他にも、無職の際に罪悪感を感じてしまった時には以下のような心理学的アプローチもあるので、解説していきますね。
認知行動療法
認知行動療法とは、カウンセリングやワークを通して自己否定的な思考パターンを認識し、それを論理的に検証し、より現実的で柔軟な思考へと変えていく心理療法の一種です。
「仕事をしていない=自分には価値がない」と考えるのも、実は自分自身が勝手に決めた「前提」であるわけですね。
そして、その前提は、他者から言われてきたことなどが自分の中で習慣化して形成された場合もあります。
認知行動療法を主軸としたカウンセリングでは、このような自分自身の「ものの捉え方」について理解を深め、もっと自分らしく生きていくうえで役に立つ考えをカウンセラーと共に再考していくことができます。
認知行動療法については過去の記事でも詳しく解説しているので、読んでみてください。
社会的サポートの活用
無職の際に自己肯定感を回復させるためには、社会的サポートを受けることも重要です。家族や友人、専門家などの支援を受けることで、自己肯定感を強化し、罪悪感を軽減することができます。
また、他者への共感や社会的連帯感を高めることも有効です。他人の経験やストーリーを聞くことで、無職の際に感じる孤独感や罪悪感を軽減することができるのです。
無職の背景に精神疾患やメンタル不調があることも
仕事のストレスによりうつ病や適応障害などを発症してしまい、再び働くことができない状態に陥ってしまうケースもあるでしょう。
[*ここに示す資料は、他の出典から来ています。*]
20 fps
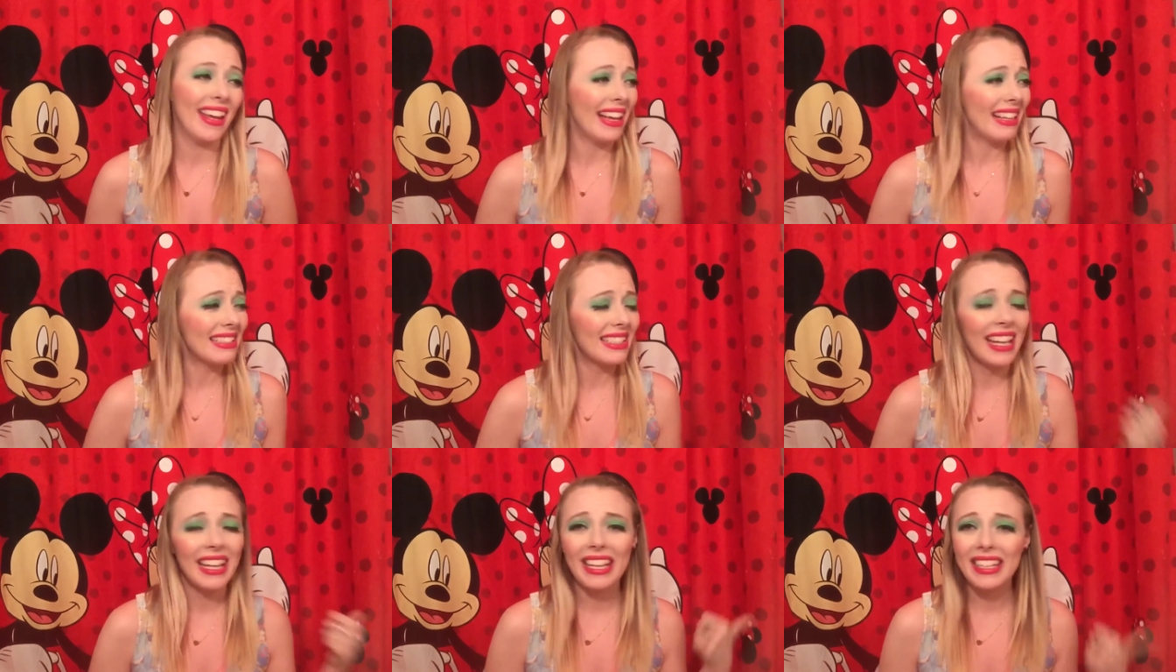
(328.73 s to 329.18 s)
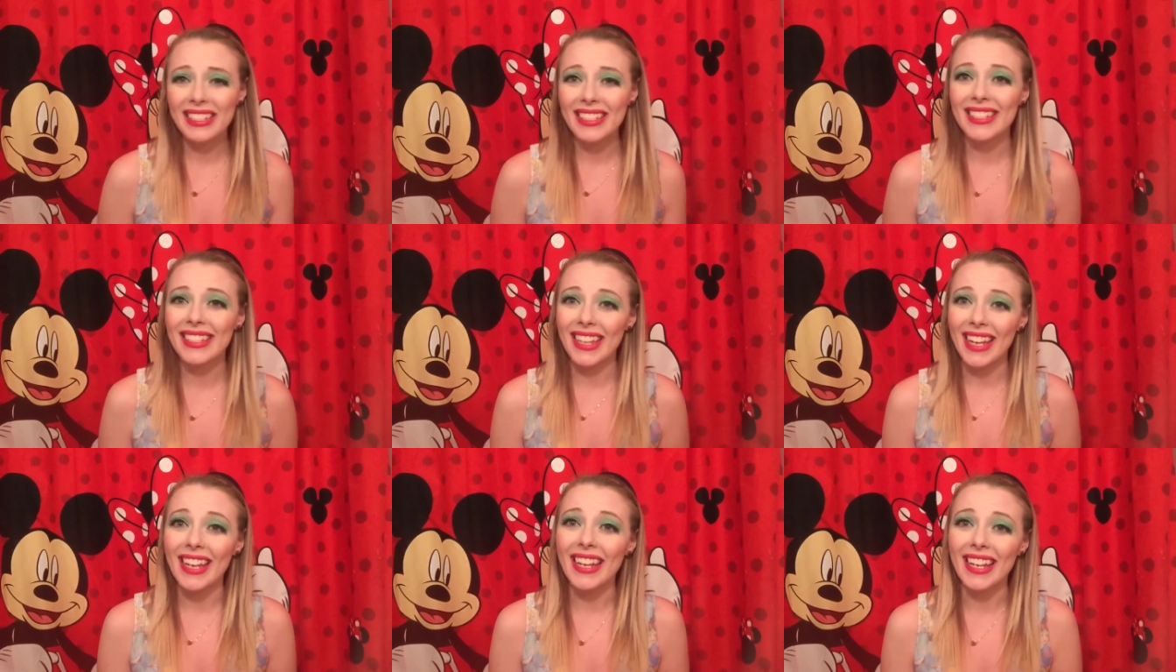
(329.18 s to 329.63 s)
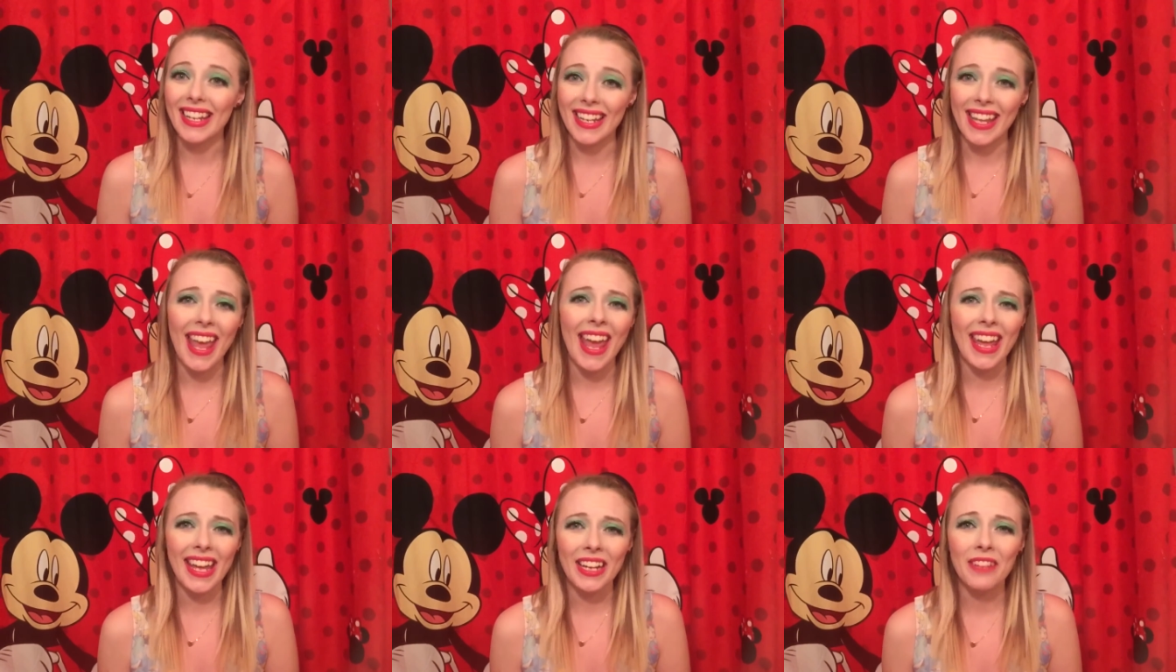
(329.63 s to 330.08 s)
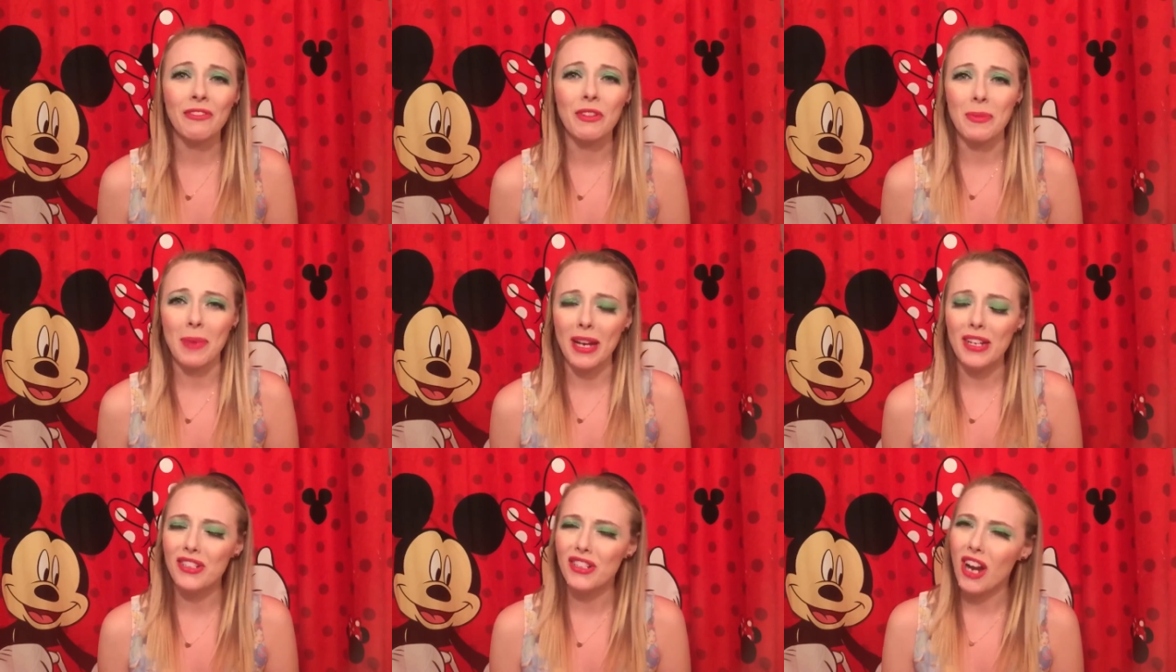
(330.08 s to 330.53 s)
Yes, I can sit and eat cake for
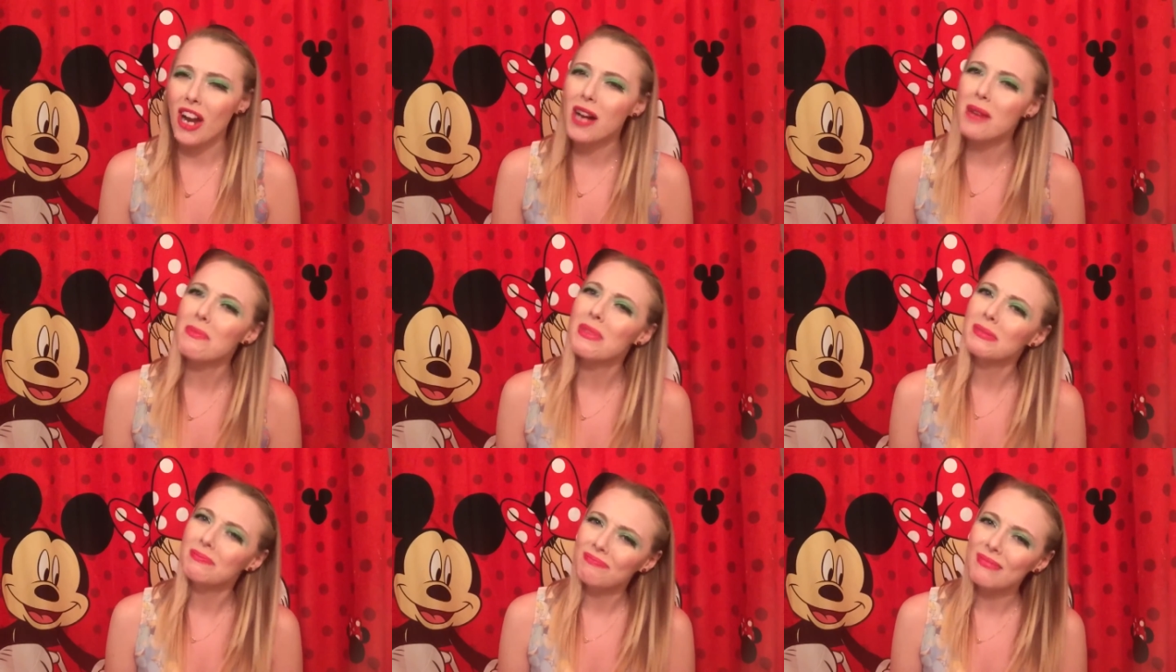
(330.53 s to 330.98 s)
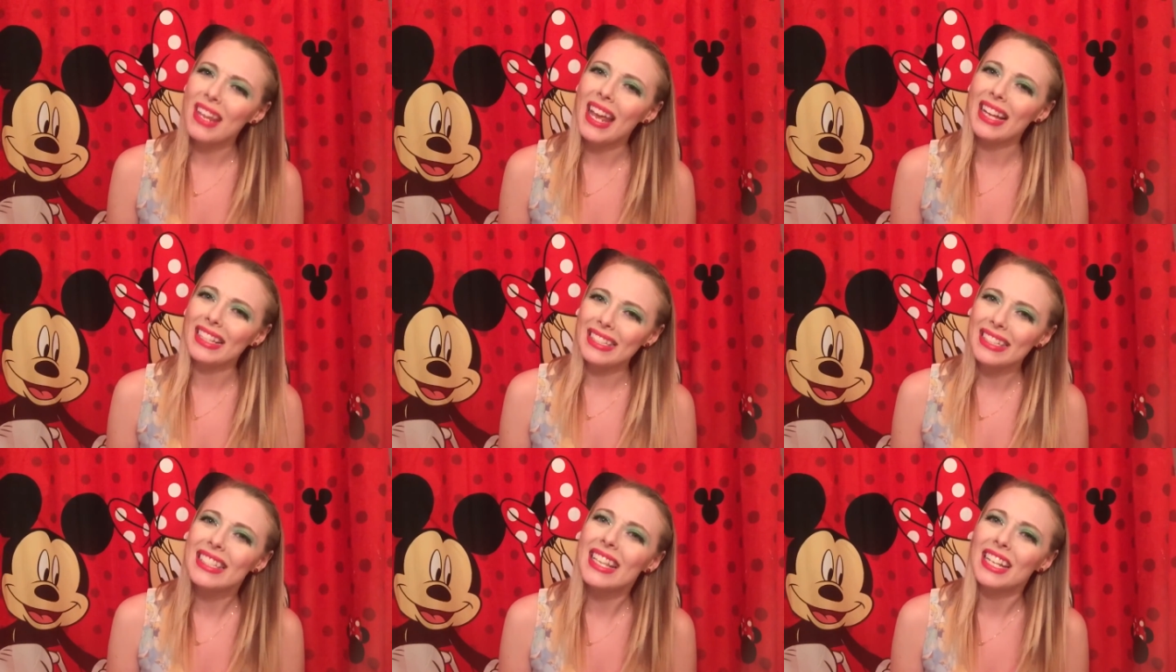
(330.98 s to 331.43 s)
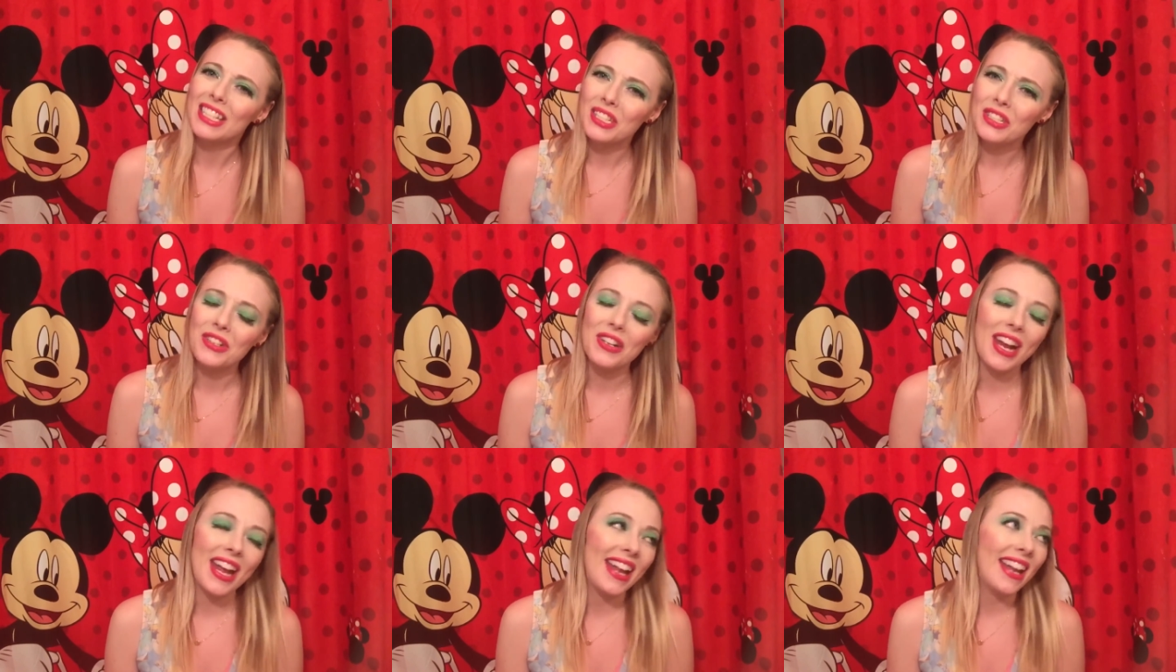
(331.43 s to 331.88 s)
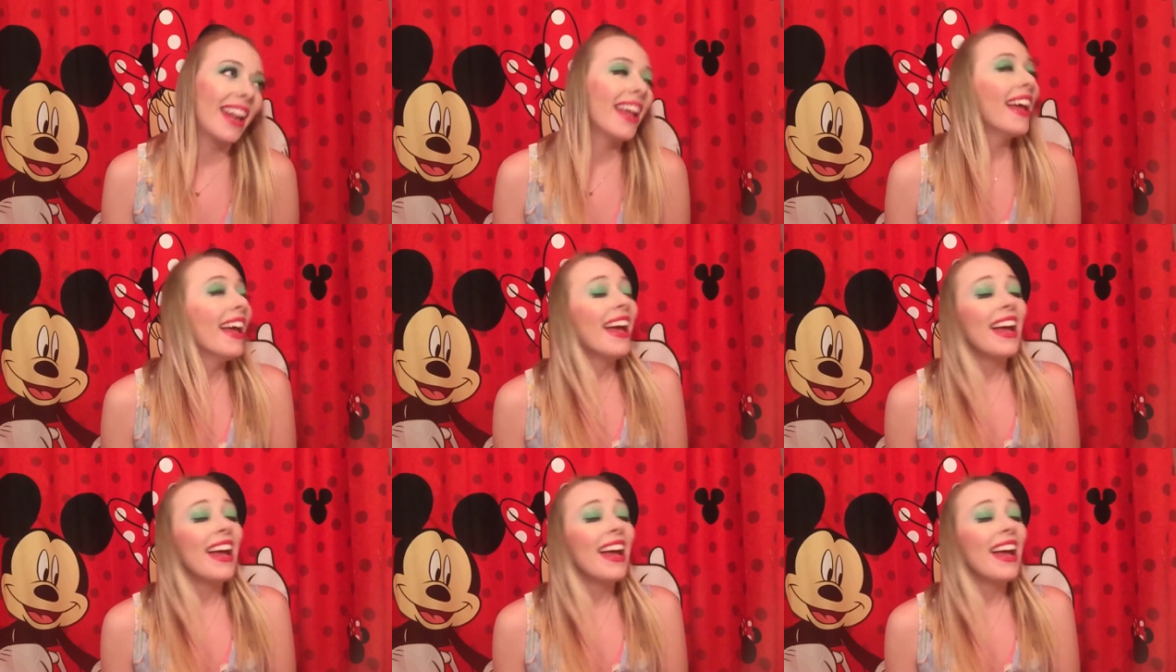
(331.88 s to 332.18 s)
my job. Yes, that's great.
そのような場合、まずは無理に働こうとするのではなく、医療機関を受診し、適切な治療を受け、しっかり休養を取る必要があります。
メンタルの状態が安定し、体力が戻ってきた際には、厚生労働省が民間企業に業務を委託することで成り立っている支援機関である「就労移行支援事業所」を活用してみるのがおすすめです。
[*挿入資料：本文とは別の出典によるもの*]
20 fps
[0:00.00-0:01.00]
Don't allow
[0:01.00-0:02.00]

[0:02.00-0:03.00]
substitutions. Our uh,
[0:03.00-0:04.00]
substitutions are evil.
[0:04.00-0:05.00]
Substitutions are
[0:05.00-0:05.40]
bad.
就労移行支援事業所は、精神障がいや身体障がい、発達障がいなどを持つ方が就職を目指して訓練を受けられる施設です。
国が利用料を支給してくれるサービスなので、無料または、比較的安価での利用が可能なのも特徴です。
精神的な問題や自身の障がいなどが理由で働くことが難しく、まずは仕事をするための準備から始めたい方は、就労移行支援事業所を活用しましょう。
おすすめの就労移行支援事業所を過去の記事で解説しているので、興味がある方はぜひ読んでみてください。
まとめ
無職になると、自己肯定感の低下や罪悪感を感じることがありますが、心理学的な理論とアプローチを用いることで、これらの感情に向き合い、克服することができます。
まずは「社会的比較をしているからこそ罪悪感を感じている自分」に気付き、そのうえで自分軸で決めた目標に向かっていくことが重要と言えますね。
また、社会的サポートや他者への共感が、自己肯定感を取り戻すきっかけを作ってくれることもあります。
とくに不調が原因で現在離職中の方は、後半で紹介した就労移行支援事業所の活用なども視野に入れながら、「自分らしい」毎日に少しずつ近づけていきましょう。